Spiced up with a few scandalous moments and the most wonderfully frustrating will-they-or-won’t-they love story told since Ross and Rachel on “Friends,” “Downton” seems to have viewers hooked.

And in the age of comedic irony, how could a show featuring the typically ironclad Dame Maggie Smith sipping tea while struggling to understand the practicality of a swivel chair not attract a huge Internet following among college-aged youths?

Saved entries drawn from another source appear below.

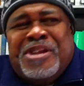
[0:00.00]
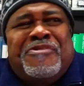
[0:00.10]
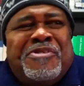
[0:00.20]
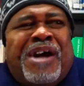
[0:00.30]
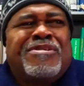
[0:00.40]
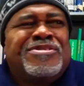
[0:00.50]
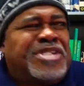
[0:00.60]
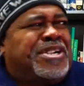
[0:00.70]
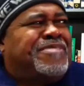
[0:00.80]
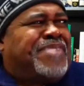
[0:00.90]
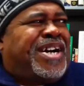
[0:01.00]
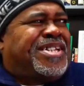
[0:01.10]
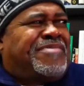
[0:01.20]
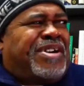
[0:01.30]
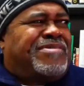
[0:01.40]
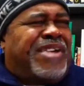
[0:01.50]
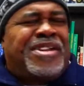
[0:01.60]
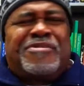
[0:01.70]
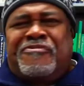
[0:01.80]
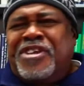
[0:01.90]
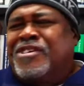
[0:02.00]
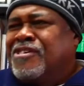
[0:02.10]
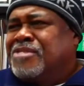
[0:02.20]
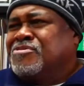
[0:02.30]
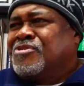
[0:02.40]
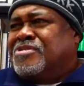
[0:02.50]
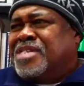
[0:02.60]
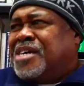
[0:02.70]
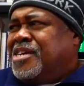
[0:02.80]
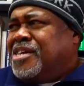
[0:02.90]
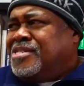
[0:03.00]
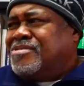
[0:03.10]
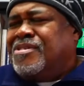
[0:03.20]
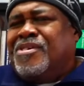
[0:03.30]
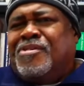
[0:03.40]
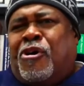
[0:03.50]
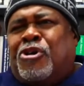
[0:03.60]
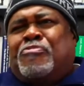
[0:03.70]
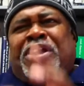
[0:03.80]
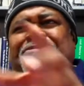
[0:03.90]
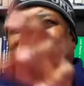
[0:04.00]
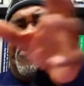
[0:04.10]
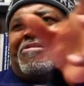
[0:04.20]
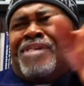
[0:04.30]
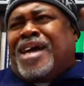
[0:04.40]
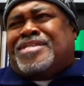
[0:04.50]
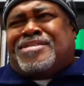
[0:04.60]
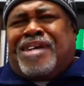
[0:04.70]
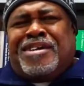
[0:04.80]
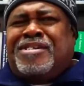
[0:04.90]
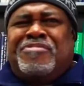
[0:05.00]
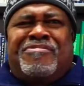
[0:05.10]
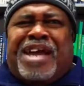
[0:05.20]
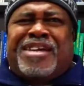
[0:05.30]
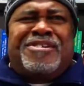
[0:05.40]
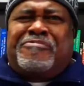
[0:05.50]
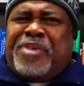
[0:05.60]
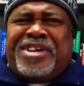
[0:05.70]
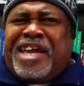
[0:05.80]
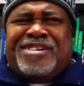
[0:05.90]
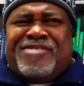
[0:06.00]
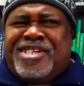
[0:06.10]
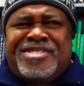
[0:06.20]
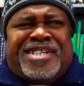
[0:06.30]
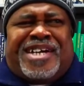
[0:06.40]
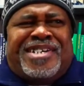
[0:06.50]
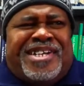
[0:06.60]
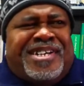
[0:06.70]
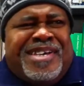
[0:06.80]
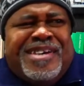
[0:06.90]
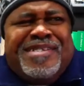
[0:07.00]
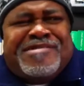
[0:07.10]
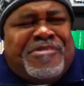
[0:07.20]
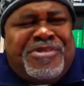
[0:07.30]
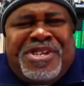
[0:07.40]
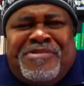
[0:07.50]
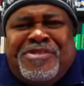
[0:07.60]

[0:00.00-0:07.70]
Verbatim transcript: if, if, I was thinking about it, if I was writing graffiti, all them stores down there, all the paint was on the rocks, so I could have been racking up paint like crazy down there. They wouldn't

Here are a few examples of how the show has left an undeniable mark on pop culture and in the hearts of more than a few members of the Facebook generation.

Downton Abbeyonc

A Tumblr blog comprised only of screen captures of “Downton” episodes subtitled with lyrics from Beyonc and Destiny’s Child. It’s so wrong that it’s practically right.

Who knew the lyrics to the hit single “If I Were a Boy” would speak such volumes about the gender inequality of the turn-of-the-century British estate system?

If anything, this blog is just a way for the ladies of the Abbey to unleash some of their inner diva from the tightness of their corsets. After viewing the blog you just want them to rip them off, blow off their hunt for prospective husbands and just do the “Single Ladies” dance in the middle of the abbey courtyard.

Downton Pawnee

Basically the same set-up as Downton Abbeyonc, but replacing the lyrics with quotes from the hit NBC comedy “Parks and Recreation,” this hilarious Tumblr blog is recommended for fans of both series.

The utterly deranged quotes of “Parks” characters seem eerily appropriate to the inhabitants of Downton Abbey. You almost get the feeling that subconsciously, the characters actually mean to say the quotes, but the strict manners of the time period do their job of repressing them too well.

Even if you’re not familiar with “Parks” or “Downton,” it’s always funny just to see a prim and proper aristocratic debutante say “ovaries before brovaries” or the words of Ron Swanson come out of a virginal 1912 housemaid.

Spike TV’s “Downton Abbey”

Saturday Night Live basically gave “Downton” a seat at the pop-culture cool kid’s table with this parody.

Commenting on the unlikeliness of the show’s popularity, SNL asked the question of what it would be like if it aired on Spike TV, home of “Entourage” reruns and the Hooter’s Swimsuit Pageant, rather than PBS.

The fake commercial skit just proves that the show’s plot is best described coming out of the buffalo sauce-stained mouth of your average single guy couch potato.

Patton Oswalt’s live tweets

Comedian Patton Oswalt has made it a habit to live tweet during every new episode of the series, claiming the show makes “white nerds tweet like Kanye.”

Anyone who knows his comedy routine or is familiar with his appearance in last year’s “Young Adult” or the show “King of Queens,” would consider him the most unlikely of “Downton” fans, but he’s bordering on obsession.

His tweets offer hilarious insight into the show, both mocking the character’s uppity devotion to manners and gleefully celebrating it. Oswalt knows the irony of his and America’s love for the show and relishes in it, creating a Twitter comedy jackpot.

While either taking the occasional jab at the snobbish Mary (“Mary is wearing a dress TWICE?!?! Well, there IS a war on. #DowntonPBS”) or flailing in fearful admiration of Maggie Smith’s Countess (“If the Dowager Countess were a judge on AMERICAN IDOL there’d be nine suicides in the first round of auditions. #DowntonPBS”), Oswalt always finds a way to bring these characters down to our 140-character, 21st-century level.